If it was not before, it should be clear that our privacy is severely at risk as the technology advances. Google has been illegally collecting the health data of millions of Americans. They secretly gathered records across 21 states on behalf of the health care provider, Ascension.


They have labeled this experiment “Project Nightingale”

Neither the provider’s doctors nor patients were made aware of the effort, according to the report.

The Wall Street Journal’s Rob Copeland wrote that the data amassed in the program includes “lab results, doctor diagnoses and hospitalization records, among other categories, and amounts to a complete health history, complete with patient names and dates of birth,” and that as many as 150 Google employees may have had access to the data.

The New York Times corroborated much of the report later in the day, writing that “dozens of Google employees” may have access to sensitive patient data, and that there are concerns that some Google employees may have downloaded some of that data.

But Google tells The Verge that despite the surprise, it’s standard industry practice for a health care provider to share highly sensitive health records with tech workers under an agreement like the kind it signed — one that narrowly allows Google to build tools for that health care provider by using the private medical data of its patients, and one that doesn’t require patients to be notified, the company claims.

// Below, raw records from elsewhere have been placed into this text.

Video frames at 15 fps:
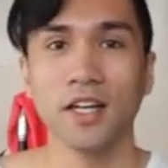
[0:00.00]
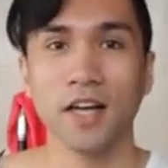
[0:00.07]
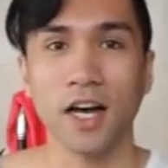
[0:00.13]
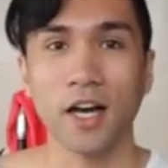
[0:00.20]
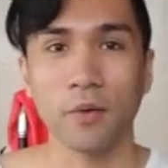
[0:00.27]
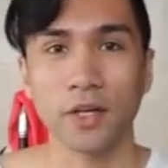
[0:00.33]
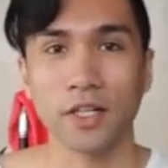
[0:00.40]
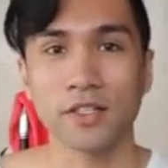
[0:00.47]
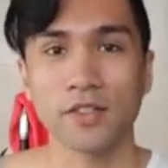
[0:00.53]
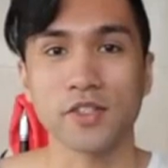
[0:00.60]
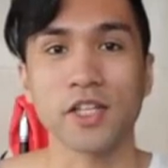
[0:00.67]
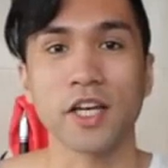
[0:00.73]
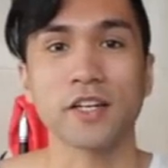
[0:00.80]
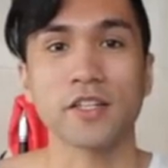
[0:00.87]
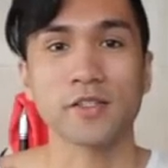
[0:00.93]
I wanted to
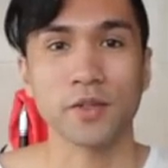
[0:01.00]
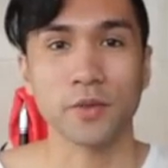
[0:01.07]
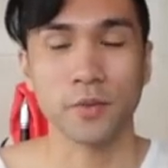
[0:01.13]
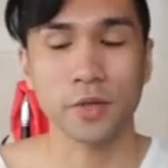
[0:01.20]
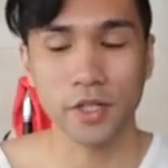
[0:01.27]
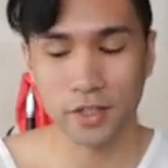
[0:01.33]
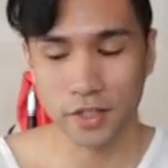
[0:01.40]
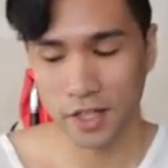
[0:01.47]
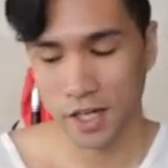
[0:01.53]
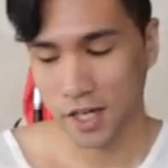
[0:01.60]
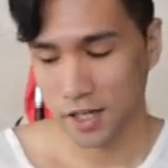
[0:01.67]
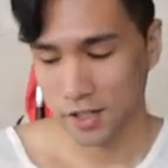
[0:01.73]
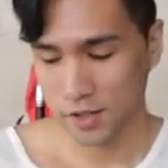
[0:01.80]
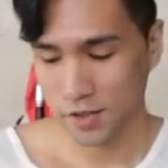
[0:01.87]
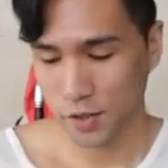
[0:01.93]
share it to the world.
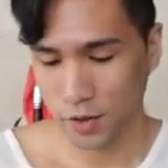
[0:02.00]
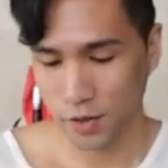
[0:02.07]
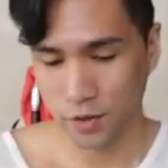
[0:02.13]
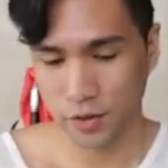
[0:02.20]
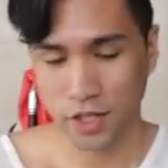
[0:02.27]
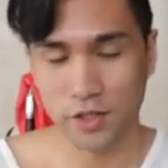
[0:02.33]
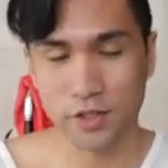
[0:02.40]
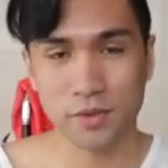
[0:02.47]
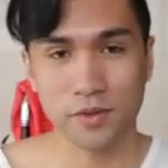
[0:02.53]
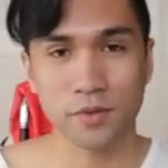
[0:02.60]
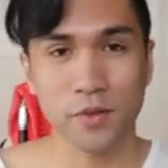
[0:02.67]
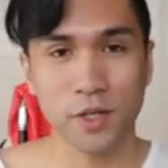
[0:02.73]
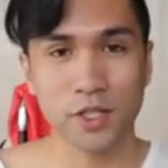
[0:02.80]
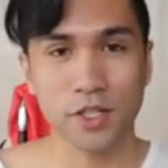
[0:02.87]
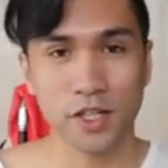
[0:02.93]
So thank you so much for
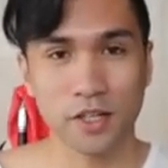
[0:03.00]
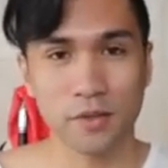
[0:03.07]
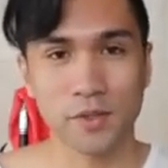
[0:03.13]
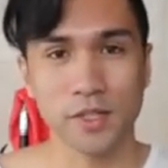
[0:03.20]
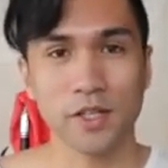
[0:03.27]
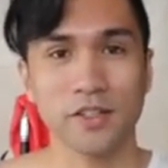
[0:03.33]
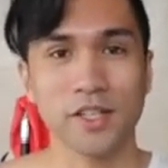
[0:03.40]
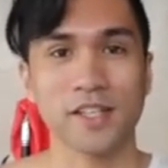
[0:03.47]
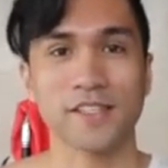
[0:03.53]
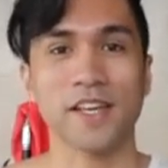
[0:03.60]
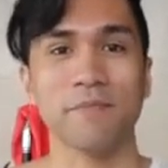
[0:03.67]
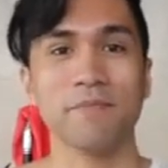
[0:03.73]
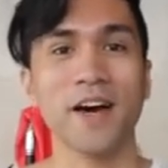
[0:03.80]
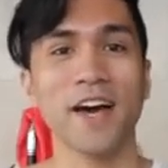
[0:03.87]
watching. I will see you all next time.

A spokesperson challenged the idea that Google has been secretly gathering the health records of millions of Americans, saying the only purpose of such an agreement is to provide services back to the health care provider, and that it didn’t announce it was doing so earlier because work was in the very early stages.

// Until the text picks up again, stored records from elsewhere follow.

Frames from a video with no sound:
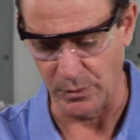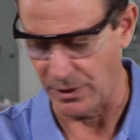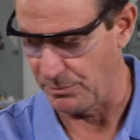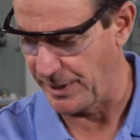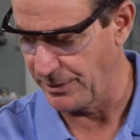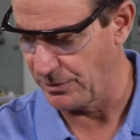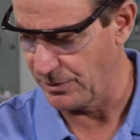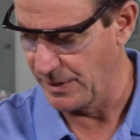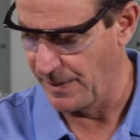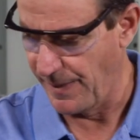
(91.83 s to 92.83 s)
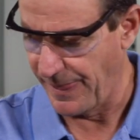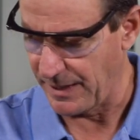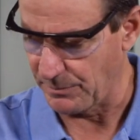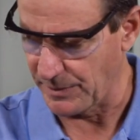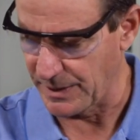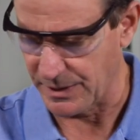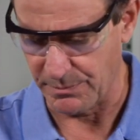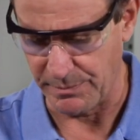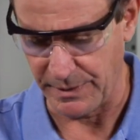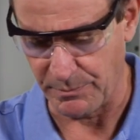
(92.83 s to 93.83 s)
with the metal. I'm going
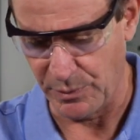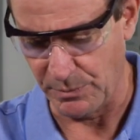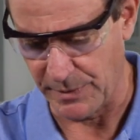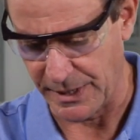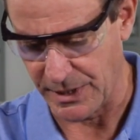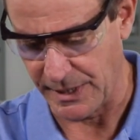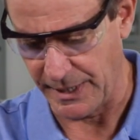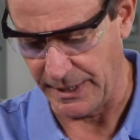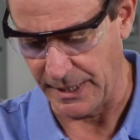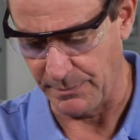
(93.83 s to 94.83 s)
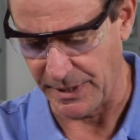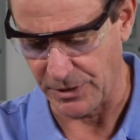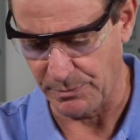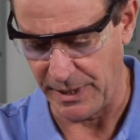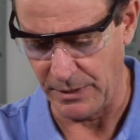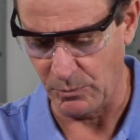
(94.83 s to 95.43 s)
to put my setting on my spot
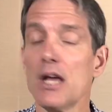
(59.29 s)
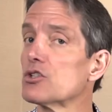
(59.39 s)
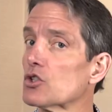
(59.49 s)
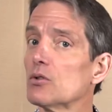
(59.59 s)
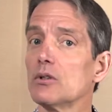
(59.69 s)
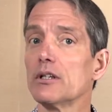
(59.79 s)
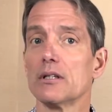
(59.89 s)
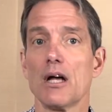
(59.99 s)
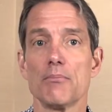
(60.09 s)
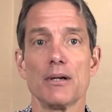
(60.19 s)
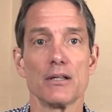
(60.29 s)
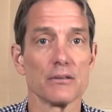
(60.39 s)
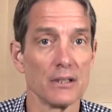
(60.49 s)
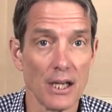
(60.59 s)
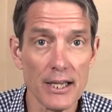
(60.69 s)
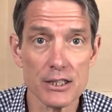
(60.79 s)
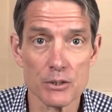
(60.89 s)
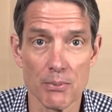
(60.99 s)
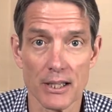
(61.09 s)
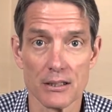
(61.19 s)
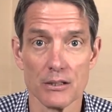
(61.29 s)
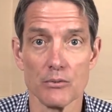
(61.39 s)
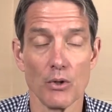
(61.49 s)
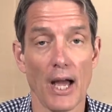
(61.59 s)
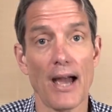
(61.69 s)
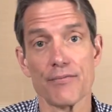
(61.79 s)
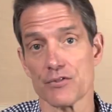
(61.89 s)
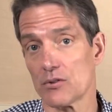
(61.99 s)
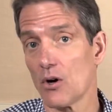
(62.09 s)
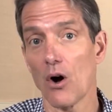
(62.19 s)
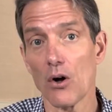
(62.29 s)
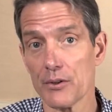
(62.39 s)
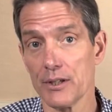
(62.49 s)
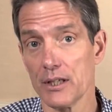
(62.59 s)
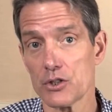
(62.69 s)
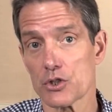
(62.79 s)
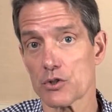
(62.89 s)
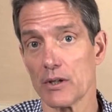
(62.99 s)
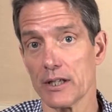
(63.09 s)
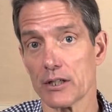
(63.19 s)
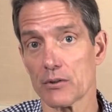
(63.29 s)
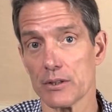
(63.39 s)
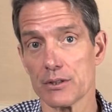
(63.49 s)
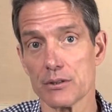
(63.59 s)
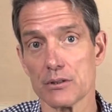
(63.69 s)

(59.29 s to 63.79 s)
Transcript: Certainly a lot better than I expected after all the interest rate increases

Google has confirmed that it partnered with health heavyweight Ascension, a Catholic health care system based in St. Louis that operates across 21 states and the District of Columbia.

The company calls itself “a faith-based healthcare organization dedicated to transformation through innovation across the continuum of care.” According to the WSJ, Google is using data from the system to design software that tailors individual patient care using “advanced artificial intelligence and machine learning.”

Their goal is to learn about potential health problems before they even happen.